Bajando la cabeza, David se mete en una casa de espléndido aspecto, decorada profusamente y de la que sale una vocecilla de un niño que se le abraza.
—¿Me has traído algo? —es la pregunta de alguien de siete años de edad que le hace sonreír, quizás porque se fuese de la raza que se fuese, o de cualquier religión, la pregunta de un niño al ver llegar a alguien querido es indefectiblemente la misma: «¿qué me has traído?».
—Te he traído un juguete nuevo que me ha regalado el sultán para ti.

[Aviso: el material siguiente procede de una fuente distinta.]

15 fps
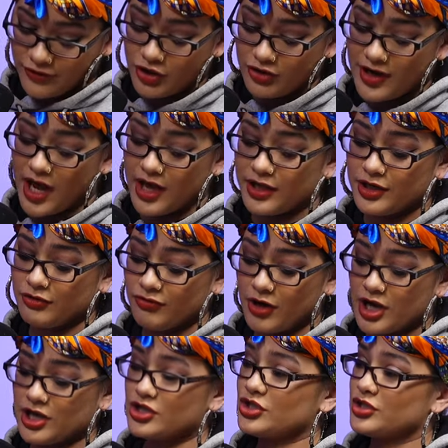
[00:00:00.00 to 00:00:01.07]
you're not in a
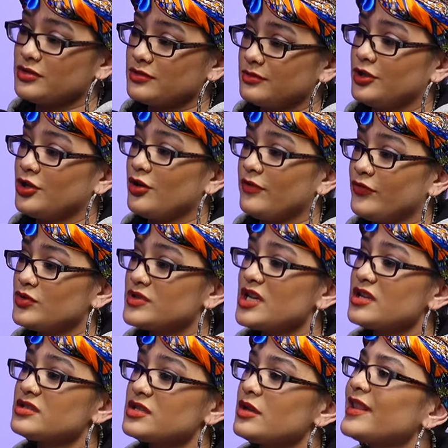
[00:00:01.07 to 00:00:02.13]
rush, you know, if you
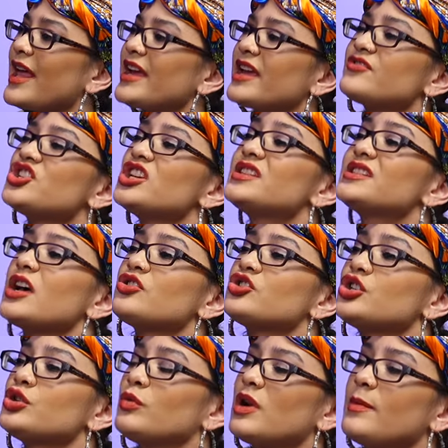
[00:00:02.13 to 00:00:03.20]
tell some, like if she
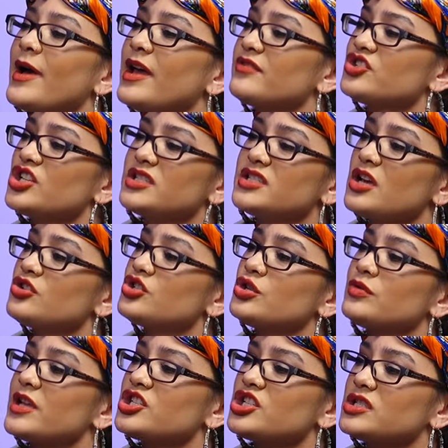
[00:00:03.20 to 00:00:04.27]
tells you, what about if she tells
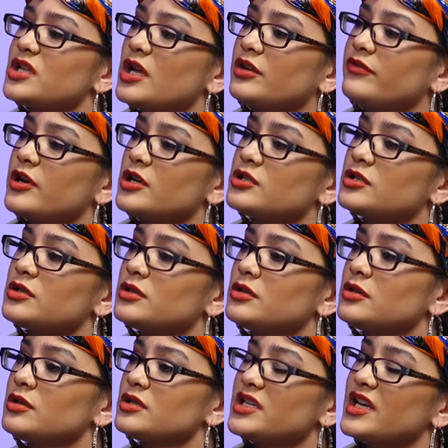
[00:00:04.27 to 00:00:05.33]
you that she's not in a rush,
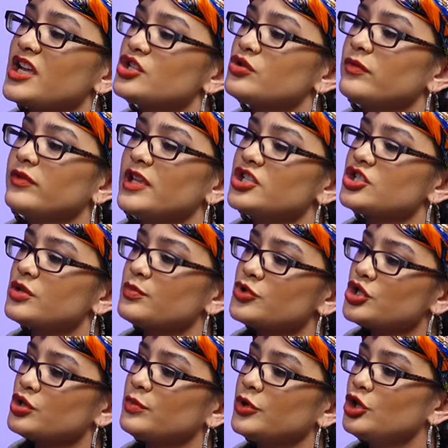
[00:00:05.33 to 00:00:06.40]
to get into a relationship
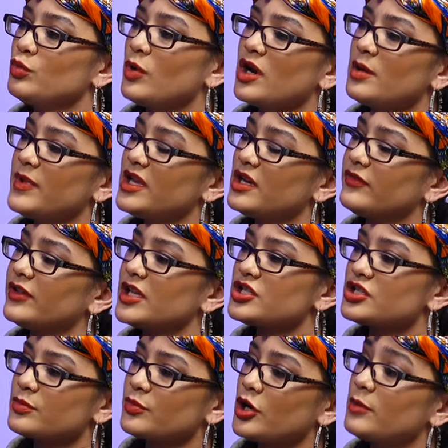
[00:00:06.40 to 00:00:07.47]
with you, but you want to be in a
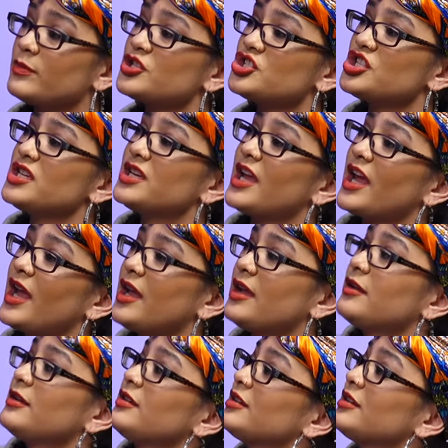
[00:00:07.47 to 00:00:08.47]
relationship with her, but she can't,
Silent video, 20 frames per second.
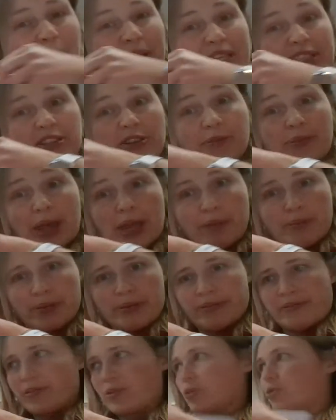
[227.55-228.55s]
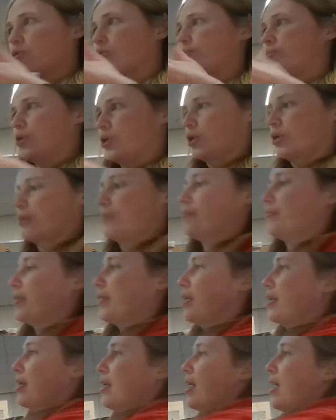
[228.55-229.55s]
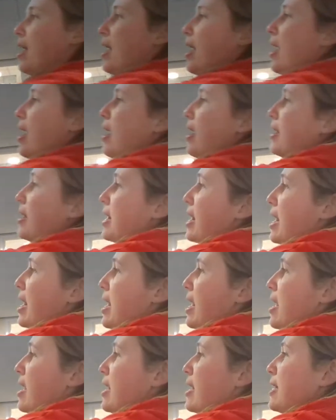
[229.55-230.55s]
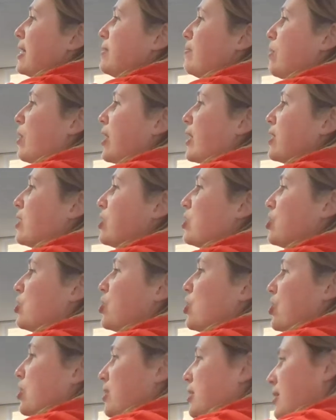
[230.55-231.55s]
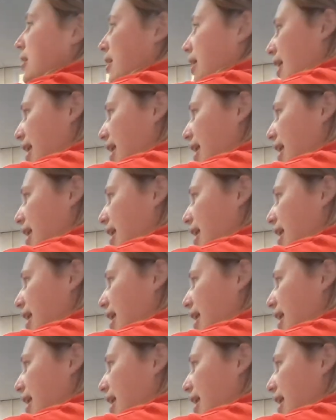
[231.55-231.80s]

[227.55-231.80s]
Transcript: piece of paper for your book. And here is mine just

Es un muñeco que mueve los brazos… —afirma David, que escenifica ese movimiento—. ¡Míralo a ver si es de tu agrado!
El niño abre el envoltorio con nerviosismo y, rasgando el papel rojo que lo encierra, saca un muñeco con un turbante rojo y amarillo que tiene un enorme bigote negro. Cuando se le aprieta en el estómago, mueve los brazos y la boca. La ilusión ilumina la faz de Saúl que se aleja con el nuevo juguete en sus manos, olvidándose de su amigo David. Éste sube los escalones que le separan del piso superior para saludar a Miriam que le esperaba sentada junto a la ventana.
—Este chico, seguro que no te ha dado ni las gracias… —se lamenta ella, que luego hace un gesto con resignación—. No sé qué voy a hacer con él.
—No pasa nada, mujer, es normal. Todos, cuando éramos niños, hacíamos así. No le riñas, por favor. Es tan feliz…
Miriam desciende, según se cree, de la tribu de Judá y tiene el cabello negro como ala de cuervo, largo y suave, brillando al sol del atardecer. Sus ojos denotan la felicidad que siente al ver de nuevo a David. Aguarda a que él se decida a dar el paso de pedirla en matrimonio a su padre, Isaac Abravanel, que se lo concedería sin dudarlo, solo con saber que su hija anhela ser la esposa del médico de la Corte turca más joven que ha servido en el grandioso palacio de Topkapi.